Latest update March 20th, 2025 5:10 AM
Nov 17, 2011 Letters
Dear Editor,
I have been mulling a comment on the SN’s “Diaspora” article of Mr. Arif Bulkan, “The Bharrat Jagdeo Presidency: A dozen years of degeneration and decay”.
Mr. Bulkan, who we are informed teaches “human rights law at UWI”, begins with a call for truth: “What would an honest evaluation of the Jagdeo Presidency reveal?”
But Mr. Bulkan is less than honest in declaring his own interests in proceeding to commit what can only be described as a nasty “hatchet job” on the President. As a lawyer, with a PhD at that, Mr. Bulkan would have been warned about “interested parties”.
Mr. Bulkan is a member of a family that has served the PNC well during the dictatorship and were more than handsomely rewarded. His uncle, Shahabuddeen, was one of the chief architects of the 1980 Burnhamite Constitution that confirmed the Kabaka’s existential dictatorial powers. His personal reward, of course, was the nomination to the World Court at the Hague.
Mr. Bulkan’s other relatives are the Mazaharallys. Closer to Mr. Bulkan’s home, his brothers were able to procure various properties and concessions from which they attempted to engage in upstream forestry products. Mr. Bulkan might care to inform us who now has the old, failed PNC glass factory.
Most recently, not long before Mr. Bulkan’s venom-laced intervention, it was reported in the press that one of the companies of his brothers went to the President to request a $300M loan to bail them out.

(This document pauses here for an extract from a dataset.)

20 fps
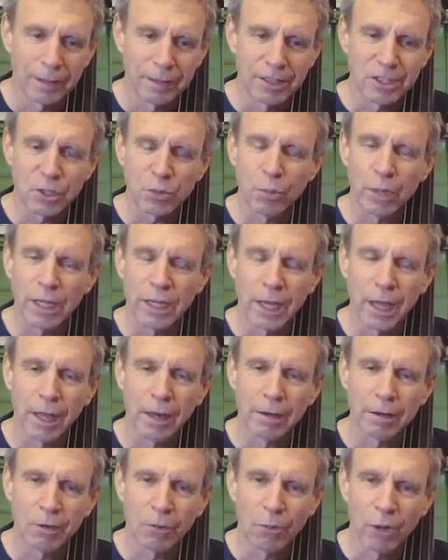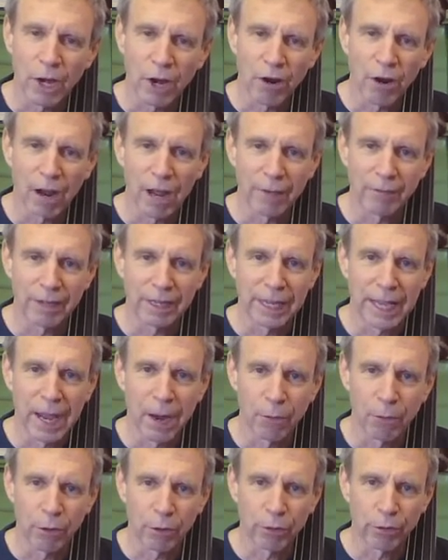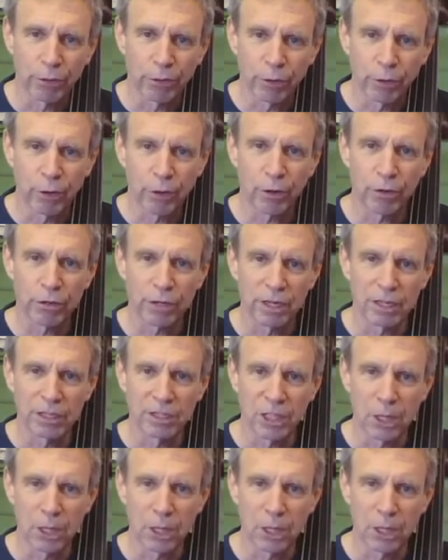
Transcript: This weekend, we are having our third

And I believe that we arrive at the heart of Mr. Bulkan’s angst that triggered his attack on the President. The President refused – most likely because he knew that if in a market where the price of wooden furniture has risen by several factors and that the present management team couldn’t make it, would be a case of throwing good money after bad. And this was taxpayers’ money.
Mr. Bulkan’s anger has even blinded him to the operations of the constitution. He claims that “Jagdeo’s succession was contrived through a circuitous route”. But was it unconstitutional? And would the legal scholar Mr. Bulkan advice the then President Janet Jagan to circumvent the agreement between the PPP and the Civic that the Guyanese people had approved at the ballots? Mr. Bulkan, you are molding future human rights lawyers of the Caribbean. Remember the operative word you are practising is “rights” and not “wrongs”.